*** ENTRIES SHOWN ***

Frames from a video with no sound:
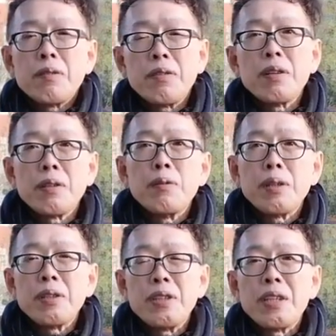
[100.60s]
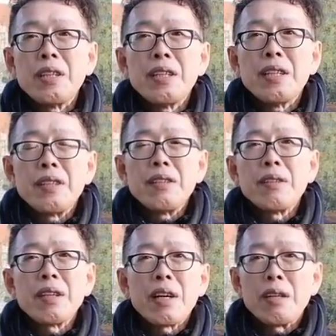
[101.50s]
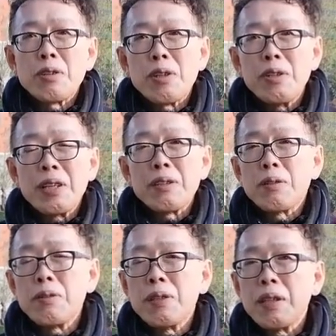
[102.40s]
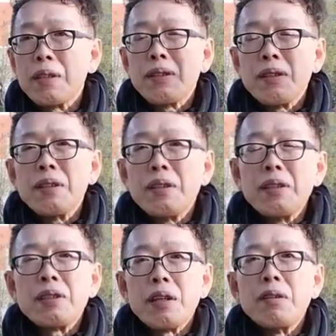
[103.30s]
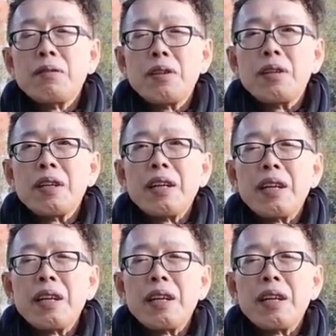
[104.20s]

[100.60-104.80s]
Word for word: from the wheelchair. You can control it through the cell phone,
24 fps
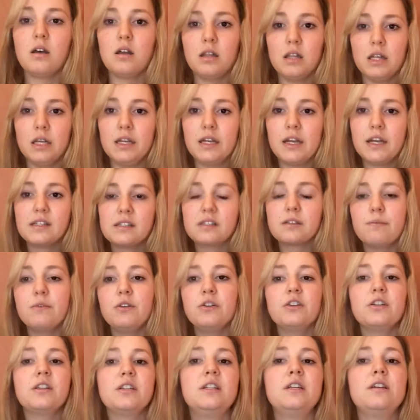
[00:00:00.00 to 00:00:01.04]
The next
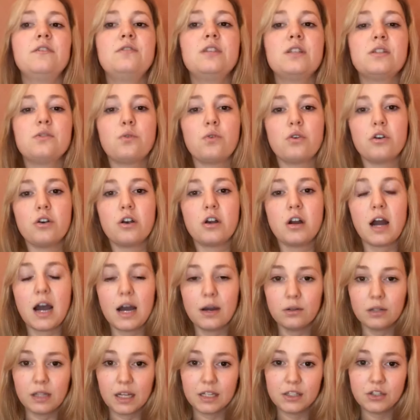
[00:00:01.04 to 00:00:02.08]
communicative disorder I
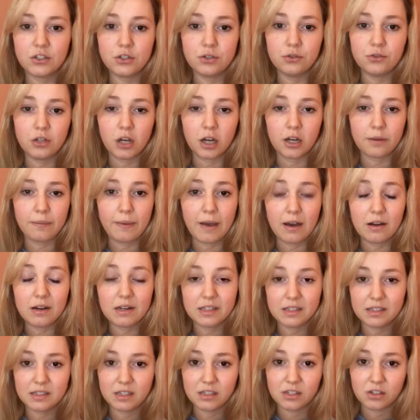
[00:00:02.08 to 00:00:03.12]
would like to talk about
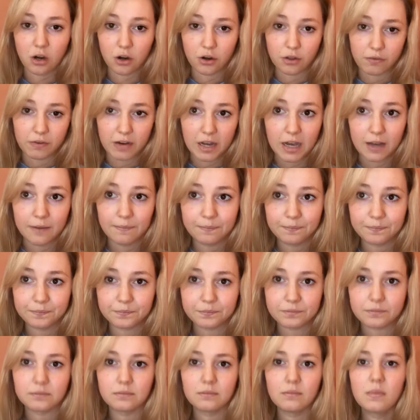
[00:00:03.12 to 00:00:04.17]
is dysarthria.
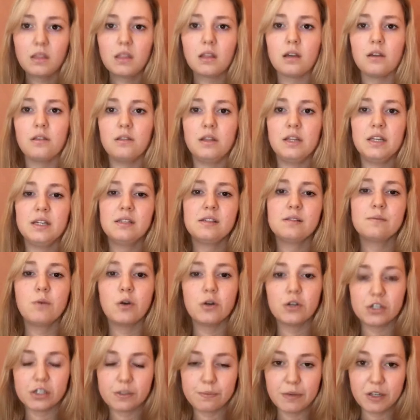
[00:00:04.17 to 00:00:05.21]
This
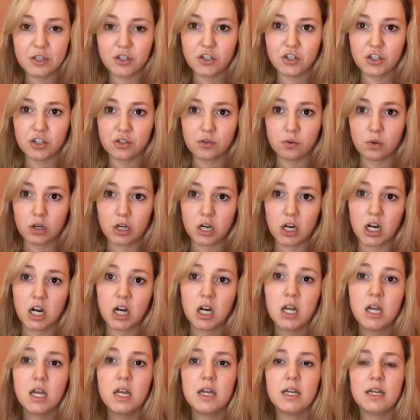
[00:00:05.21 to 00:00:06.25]
motor speech disorder
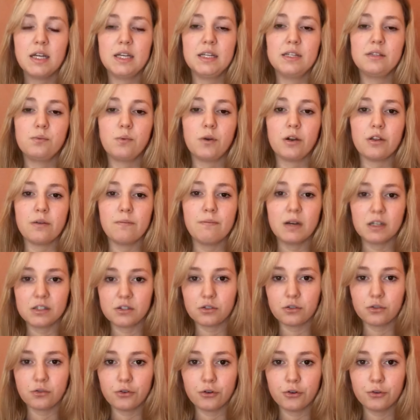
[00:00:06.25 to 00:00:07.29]
is where the
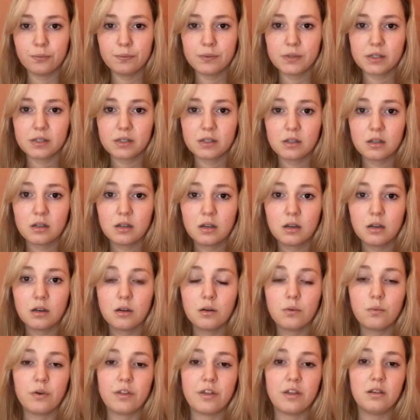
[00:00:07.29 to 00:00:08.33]
muscle groups
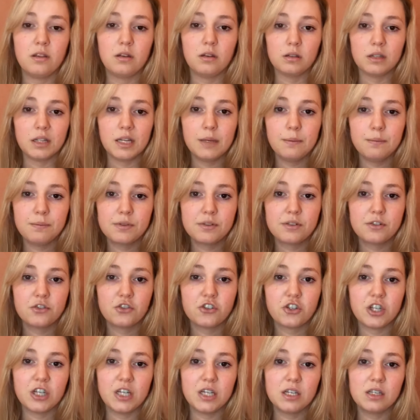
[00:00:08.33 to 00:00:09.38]
within the lips,
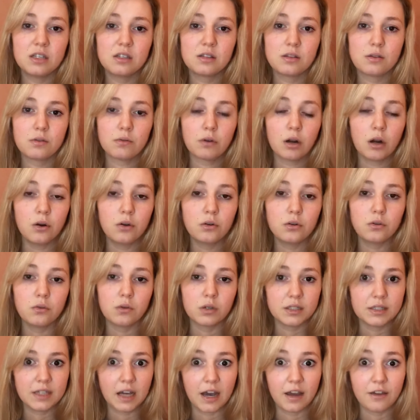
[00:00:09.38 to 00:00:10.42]
cheeks, throat, or
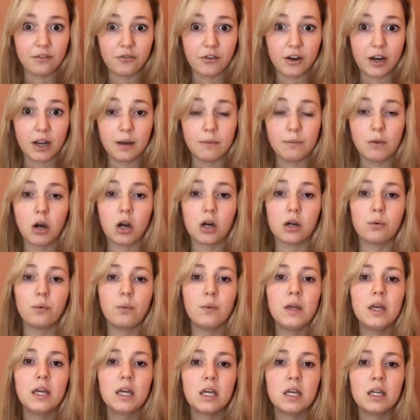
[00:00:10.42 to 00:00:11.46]
diaphragm are
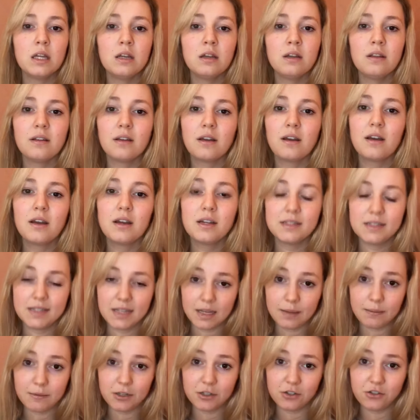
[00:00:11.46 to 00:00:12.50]
weakened,
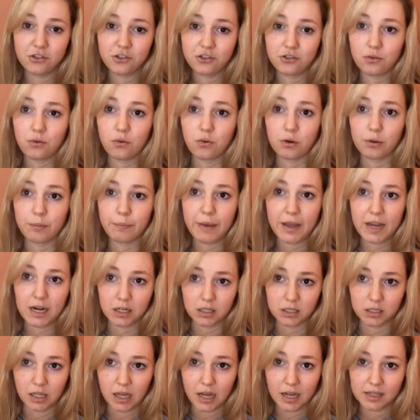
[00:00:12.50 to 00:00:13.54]
damaged, or
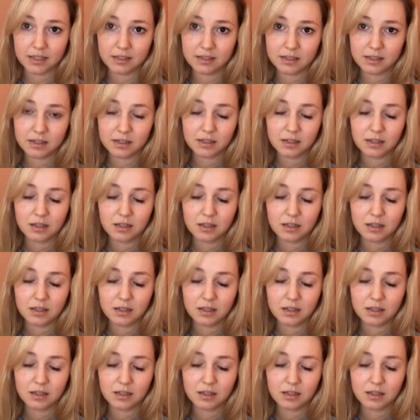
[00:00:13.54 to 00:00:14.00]
paralyzed.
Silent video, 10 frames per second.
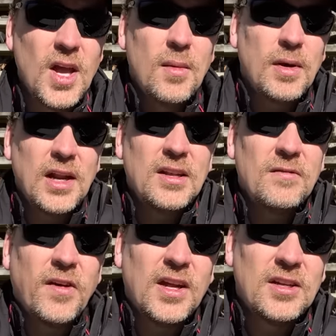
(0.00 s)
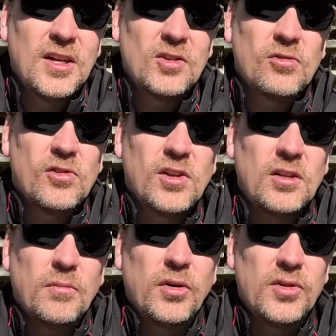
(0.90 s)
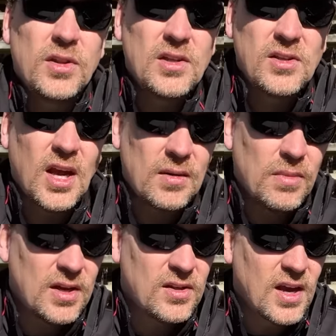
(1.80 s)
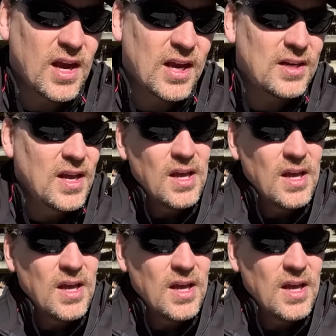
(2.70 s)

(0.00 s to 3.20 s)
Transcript: But I did find it interesting to put these side by side.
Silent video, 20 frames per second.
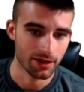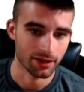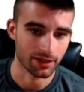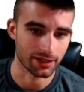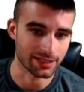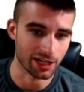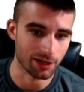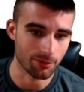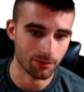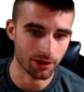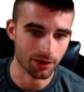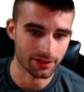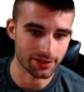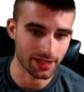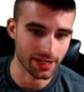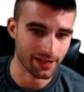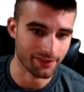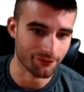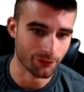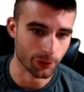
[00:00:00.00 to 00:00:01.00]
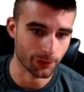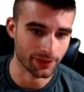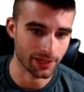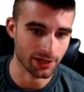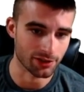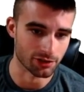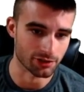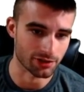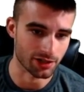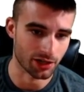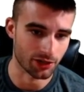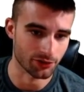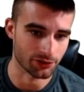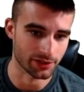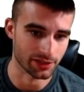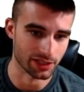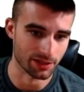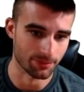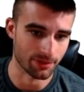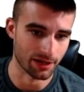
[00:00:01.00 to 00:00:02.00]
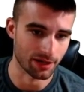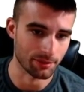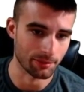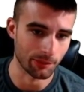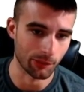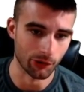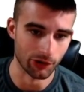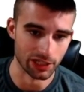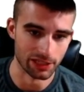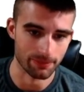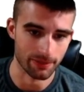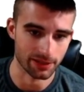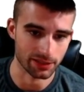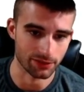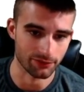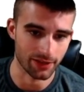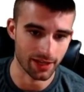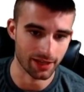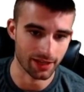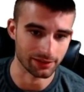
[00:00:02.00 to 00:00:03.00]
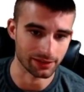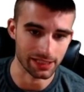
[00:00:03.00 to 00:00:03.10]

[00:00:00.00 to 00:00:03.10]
Ketel Marte, $4,000. He should probably be more expensive than that.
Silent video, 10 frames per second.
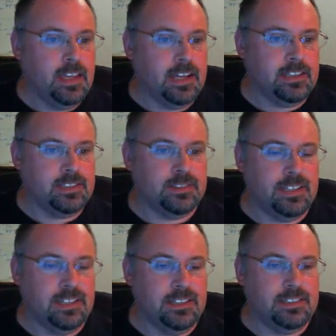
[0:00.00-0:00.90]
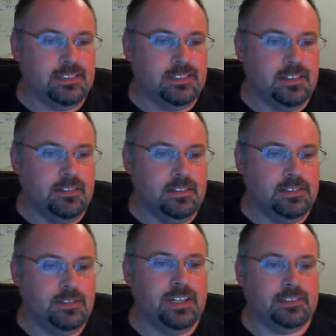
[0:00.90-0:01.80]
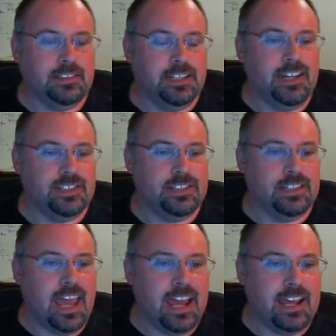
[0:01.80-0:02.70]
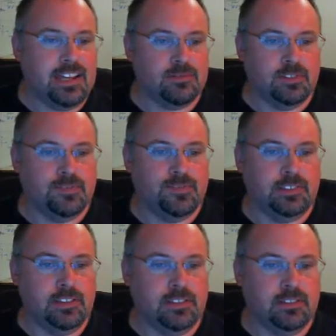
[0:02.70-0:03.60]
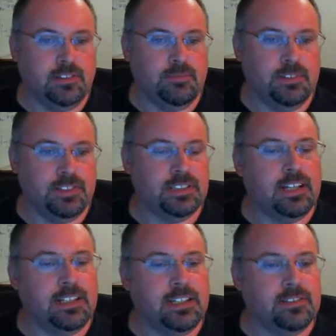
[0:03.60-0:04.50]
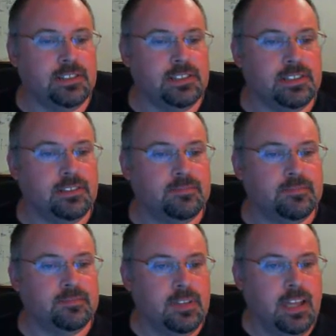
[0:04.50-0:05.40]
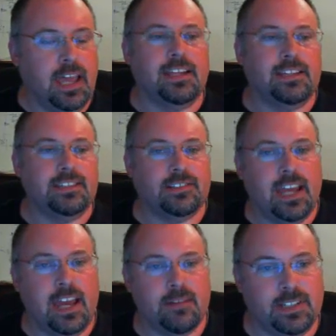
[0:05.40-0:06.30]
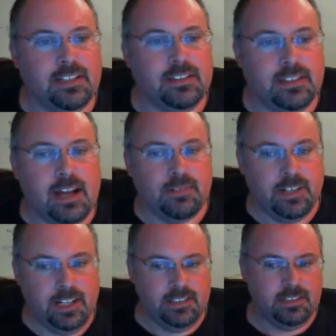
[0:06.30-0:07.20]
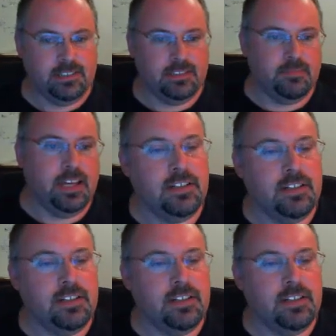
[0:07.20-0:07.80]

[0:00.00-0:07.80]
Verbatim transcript: And so it's, it's doing allocation as we're filling the loop, which is kind of interesting. And that's actually happening on the operating system.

*** End of ENTRIES SHOWN ***

** WORK TO COMPLETE **
Your task is to retype exactly the lines that run from the line with "[00:00:05.21 to 00:00:06.25]" through the last line of the material, with the pictures left out.

** SOLUTION TO THIS PROBLEM **
[00:00:05.21 to 00:00:06.25]
motor speech disorder
[00:00:06.25 to 00:00:07.29]
is where the
[00:00:07.29 to 00:00:08.33]
muscle groups
[00:00:08.33 to 00:00:09.38]
within the lips,
[00:00:09.38 to 00:00:10.42]
cheeks, throat, or
[00:00:10.42 to 00:00:11.46]
diaphragm are
[00:00:11.46 to 00:00:12.50]
weakened,
[00:00:12.50 to 00:00:13.54]
damaged, or
[00:00:13.54 to 00:00:14.00]
paralyzed.
Silent video, 10 frames per second.
(0.00 s)
(0.90 s)
(1.80 s)
(2.70 s)

(0.00 s to 3.20 s)
Transcript: But I did find it interesting to put these side by side.
Silent video, 20 frames per second.
[00:00:00.00 to 00:00:01.00]
[00:00:01.00 to 00:00:02.00]
[00:00:02.00 to 00:00:03.00]
[00:00:03.00 to 00:00:03.10]

[00:00:00.00 to 00:00:03.10]
Ketel Marte, $4,000. He should probably be more expensive than that.
Silent video, 10 frames per second.
[0:00.00-0:00.90]
[0:00.90-0:01.80]
[0:01.80-0:02.70]
[0:02.70-0:03.60]
[0:03.60-0:04.50]
[0:04.50-0:05.40]
[0:05.40-0:06.30]
[0:06.30-0:07.20]
[0:07.20-0:07.80]

[0:00.00-0:07.80]
Verbatim transcript: And so it's, it's doing allocation as we're filling the loop, which is kind of interesting. And that's actually happening on the operating system.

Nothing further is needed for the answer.